Oh, also no interactive code that sends data back to a server can run because it could be used to fingerprint your device's general model, OS, and GPU/CPU hardware. Say goodbye to basically all web-based games, file converters, image editors, video players, etc.
Now add in your mouse and keyboard movements, topics of interest, and any data you voluntarily reveal about yourself on any website.
This is why I say this is more a legal problem for prevention than a technical one. Preventing most of this fingerprinting also necessarily means destroying the functionality of the web.
Of course they will be problems if you expect the exact same experience as now. Why can't a website send everything? Bandwidth really isn't so much of an issue and neither is latency these days. If that means a website needs to be built leaner and with less stuff, so be it. I don't see anything you mention as a real blocker.
I think you underestimate how much bandwidth would be required for every single site and piece of web content to be sent in every single language, for every single request. (keep in mind this would also include ALL images with text in them, ALL captions and audio tracks for videos, and entire copies of video content if the contents itself has to be modified, such as on-screen images)
Sites could be slimmer, sure, but that doesn't change the fact it would be a problem very quickly.
For example, a big problem is that if EVERYONE is using many times more bandwidth, the supply gets constrained for EVERYONE given there's still a physical limit to how much data can flow through a cable (or internet exchange).

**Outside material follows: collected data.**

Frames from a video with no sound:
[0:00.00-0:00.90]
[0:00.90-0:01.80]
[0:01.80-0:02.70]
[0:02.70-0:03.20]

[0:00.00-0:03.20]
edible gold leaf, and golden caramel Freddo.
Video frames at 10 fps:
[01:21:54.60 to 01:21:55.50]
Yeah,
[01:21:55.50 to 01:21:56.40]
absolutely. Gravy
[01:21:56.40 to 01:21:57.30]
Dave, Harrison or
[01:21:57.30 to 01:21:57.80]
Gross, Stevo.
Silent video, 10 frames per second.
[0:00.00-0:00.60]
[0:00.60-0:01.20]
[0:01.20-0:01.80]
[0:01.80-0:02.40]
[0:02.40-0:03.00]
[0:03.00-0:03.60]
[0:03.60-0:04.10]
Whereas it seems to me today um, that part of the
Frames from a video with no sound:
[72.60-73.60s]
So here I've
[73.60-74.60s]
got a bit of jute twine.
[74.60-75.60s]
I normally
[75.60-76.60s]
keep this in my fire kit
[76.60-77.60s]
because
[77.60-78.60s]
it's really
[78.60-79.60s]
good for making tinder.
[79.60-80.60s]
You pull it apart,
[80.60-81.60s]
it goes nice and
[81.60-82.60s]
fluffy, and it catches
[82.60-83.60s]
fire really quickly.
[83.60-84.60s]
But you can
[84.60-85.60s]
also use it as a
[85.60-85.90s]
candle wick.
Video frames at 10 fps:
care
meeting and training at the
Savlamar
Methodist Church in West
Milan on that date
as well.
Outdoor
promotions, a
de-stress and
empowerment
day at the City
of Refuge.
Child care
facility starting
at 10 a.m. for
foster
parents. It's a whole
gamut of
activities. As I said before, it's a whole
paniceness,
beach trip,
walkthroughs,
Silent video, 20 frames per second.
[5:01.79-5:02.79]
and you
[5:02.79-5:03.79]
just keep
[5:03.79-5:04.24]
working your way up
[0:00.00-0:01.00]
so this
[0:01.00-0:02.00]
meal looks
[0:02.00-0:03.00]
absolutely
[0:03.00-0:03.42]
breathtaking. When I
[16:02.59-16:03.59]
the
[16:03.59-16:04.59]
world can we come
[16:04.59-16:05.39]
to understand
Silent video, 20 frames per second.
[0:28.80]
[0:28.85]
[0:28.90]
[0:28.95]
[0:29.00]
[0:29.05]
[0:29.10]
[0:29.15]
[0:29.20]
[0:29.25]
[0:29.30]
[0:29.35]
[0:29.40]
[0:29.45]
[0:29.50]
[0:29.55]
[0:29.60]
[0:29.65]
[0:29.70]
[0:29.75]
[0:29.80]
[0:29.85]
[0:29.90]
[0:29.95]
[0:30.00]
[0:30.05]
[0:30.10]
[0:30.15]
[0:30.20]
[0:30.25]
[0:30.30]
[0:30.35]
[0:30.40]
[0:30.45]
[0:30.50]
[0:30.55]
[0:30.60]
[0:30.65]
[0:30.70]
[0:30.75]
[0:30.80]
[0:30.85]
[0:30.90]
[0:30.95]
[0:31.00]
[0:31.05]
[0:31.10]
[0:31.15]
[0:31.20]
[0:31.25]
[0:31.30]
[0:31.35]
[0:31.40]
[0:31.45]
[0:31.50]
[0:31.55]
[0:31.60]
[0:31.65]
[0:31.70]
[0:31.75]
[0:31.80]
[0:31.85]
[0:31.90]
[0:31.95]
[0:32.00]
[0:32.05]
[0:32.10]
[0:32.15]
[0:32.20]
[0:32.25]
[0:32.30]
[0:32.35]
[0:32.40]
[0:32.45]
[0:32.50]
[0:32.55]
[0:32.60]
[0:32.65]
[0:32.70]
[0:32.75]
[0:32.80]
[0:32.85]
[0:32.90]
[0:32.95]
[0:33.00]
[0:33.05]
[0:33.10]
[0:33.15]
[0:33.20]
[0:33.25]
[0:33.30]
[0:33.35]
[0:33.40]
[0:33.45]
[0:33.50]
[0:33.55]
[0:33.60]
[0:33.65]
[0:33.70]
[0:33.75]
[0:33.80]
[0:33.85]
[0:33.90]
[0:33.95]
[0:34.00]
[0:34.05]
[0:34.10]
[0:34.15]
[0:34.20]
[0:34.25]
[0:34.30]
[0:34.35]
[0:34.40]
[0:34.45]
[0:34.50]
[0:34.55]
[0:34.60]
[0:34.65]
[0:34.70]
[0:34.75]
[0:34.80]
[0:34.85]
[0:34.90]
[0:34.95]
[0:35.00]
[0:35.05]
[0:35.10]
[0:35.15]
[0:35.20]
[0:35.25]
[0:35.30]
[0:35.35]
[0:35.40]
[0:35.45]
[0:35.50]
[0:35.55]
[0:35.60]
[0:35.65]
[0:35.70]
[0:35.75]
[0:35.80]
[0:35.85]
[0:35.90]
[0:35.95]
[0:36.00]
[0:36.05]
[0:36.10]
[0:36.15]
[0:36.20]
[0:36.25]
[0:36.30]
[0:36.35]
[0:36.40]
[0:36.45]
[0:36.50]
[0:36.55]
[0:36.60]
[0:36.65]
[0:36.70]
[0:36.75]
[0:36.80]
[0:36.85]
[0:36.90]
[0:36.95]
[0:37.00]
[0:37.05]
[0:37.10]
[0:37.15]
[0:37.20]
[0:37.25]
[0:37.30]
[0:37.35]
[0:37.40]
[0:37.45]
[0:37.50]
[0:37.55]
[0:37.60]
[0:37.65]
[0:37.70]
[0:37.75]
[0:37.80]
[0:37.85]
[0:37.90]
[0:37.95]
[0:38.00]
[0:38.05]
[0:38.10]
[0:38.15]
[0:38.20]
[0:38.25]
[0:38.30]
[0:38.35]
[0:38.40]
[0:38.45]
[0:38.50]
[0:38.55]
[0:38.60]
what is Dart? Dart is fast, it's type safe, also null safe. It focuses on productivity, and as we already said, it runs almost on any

And again, there's still way more data that could be collected on you that would negate this fingerprinting prevention, even if it was feasible. If you choose to read a particular news site even once, boom, there's your country or even state/city.
Do we 100X bandwidth usage across the board, spend billions of dollars more every year in perpetuity to handle redundant bandwidth, pay more in server hosting costs to accommodate the extra usage, all just to eliminate ONE data point, or do we just pass some laws against using that data to fingerprint someone?
Then the services reduce what a website does. Neither of us know what that internet looks like but it solves the problem of privacy and I'd want to see what it its like and what innovations emerge to solve the problems you're mentioning. A new internet is a massive undertaking, why wouldn't it have lost a of problems needing to be solved? The significance of your criticism is proportional to the significance of the change.
I just think that such a massive undertaking would cost so much, require so much sacrifice, and not even necessarily prevent fingerprinting.
If you don't want fingerprinting, then you genuinely cannot interact on the internet as yourself. Everything would have to be passed through a filter that makes everyone the same, including their interests, what they talk about, when they use it, and what they choose to consume.
At that point, it's no different than a network of robots talking to one another while humans play pretend like they're controlling them.
You cannot eliminate all fingerprinting via technical means alone. Even if you spend the billions and billions of dollars on drastically increased bandwidth and processing power, redesign every web framework from the ground up and brick every internet connected device on earth, bring functionality of all websites to the bare minimum and eliminate some types of sites/content entirely... some of it is just behavior based, which can't be removed without removing the humans from the equation altogether.
This is why I believe a legal framework is best for fingerprinting protections, and technical measures only when it's more of a simple data point to eliminate (e.g. if every browser, or most browsers enabled the Do Not Track header, nobody could realistically be identified by if they do or don't have it on), because the alternative is fundamentally demolishing the ability of anyone to do anything online at a cost that's even higher than what we spend now for more functionality.